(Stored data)
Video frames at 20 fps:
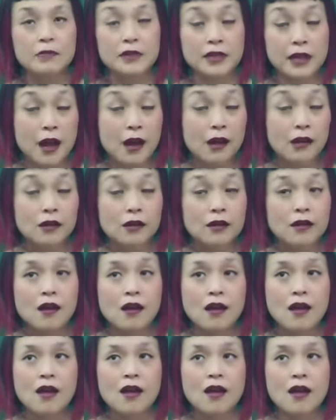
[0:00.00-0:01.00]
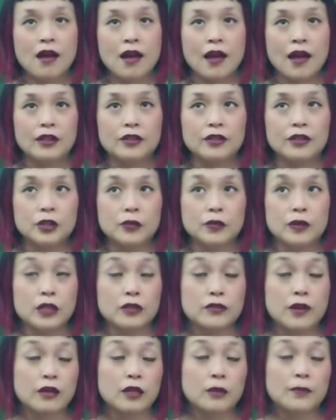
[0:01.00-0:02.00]
young, and she was
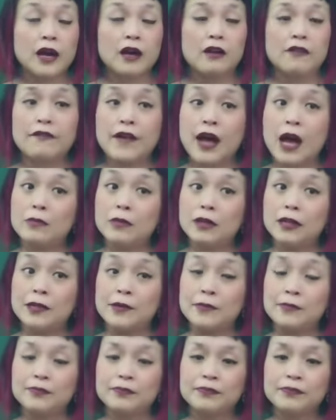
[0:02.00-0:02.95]
surrounded by her family.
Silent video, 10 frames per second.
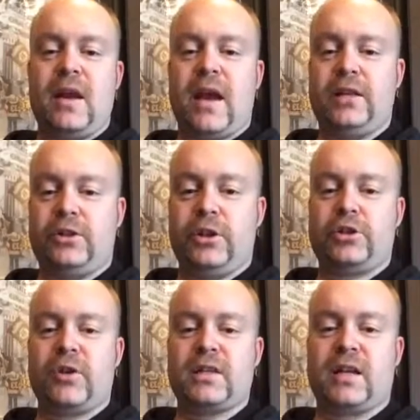And do you
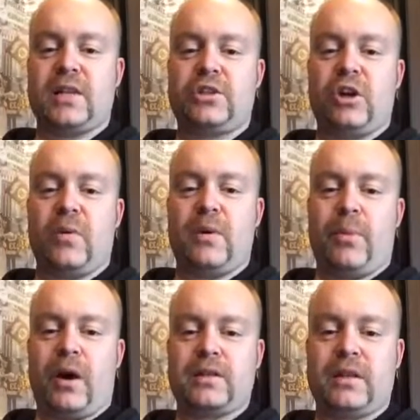trust Hutch to go into
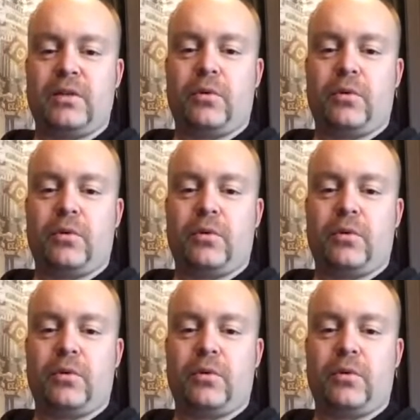Boston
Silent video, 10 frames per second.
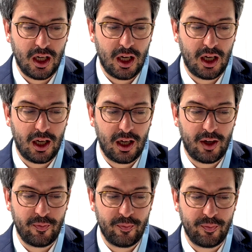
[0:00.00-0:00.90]

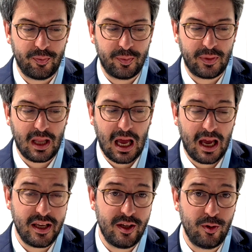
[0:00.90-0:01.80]
um,
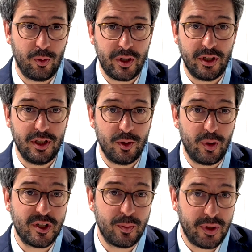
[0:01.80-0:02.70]
EU,
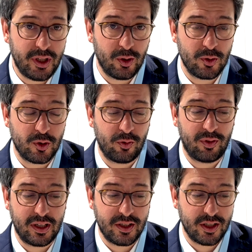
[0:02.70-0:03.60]
EUSP also
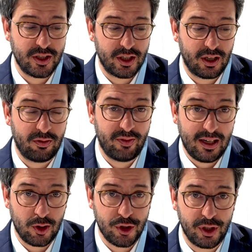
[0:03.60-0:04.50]
funded uh,
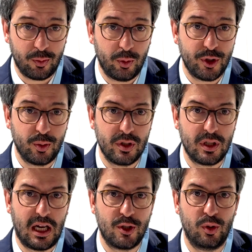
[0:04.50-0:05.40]
fellowship, which was
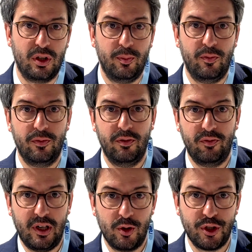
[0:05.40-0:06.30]
actually the
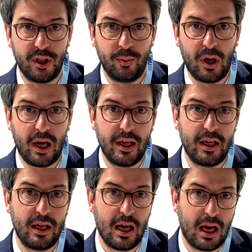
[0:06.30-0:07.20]
fellowship
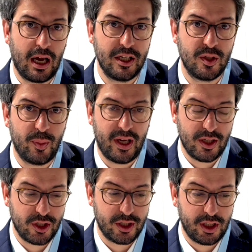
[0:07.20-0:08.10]
I, I
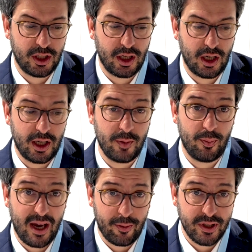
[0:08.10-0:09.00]
spent in, uh, in
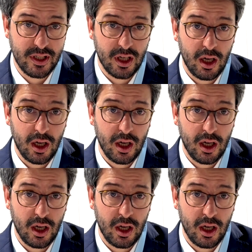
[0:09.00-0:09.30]
Paris.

DIRECTIONS FOR THIS TASK
Leave the pictures out and copy the rest of the data exactly.

ANSWER TO THIS PROBLEM
Video frames at 20 fps:
[0:00.00-0:01.00]
[0:01.00-0:02.00]
young, and she was
[0:02.00-0:02.95]
surrounded by her family.
Silent video, 10 frames per second.
And do you
trust Hutch to go into
Boston
Silent video, 10 frames per second.
[0:00.00-0:00.90]

[0:00.90-0:01.80]
um,
[0:01.80-0:02.70]
EU,
[0:02.70-0:03.60]
EUSP also
[0:03.60-0:04.50]
funded uh,
[0:04.50-0:05.40]
fellowship, which was
[0:05.40-0:06.30]
actually the
[0:06.30-0:07.20]
fellowship
[0:07.20-0:08.10]
I, I
[0:08.10-0:09.00]
spent in, uh, in
[0:09.00-0:09.30]
Paris.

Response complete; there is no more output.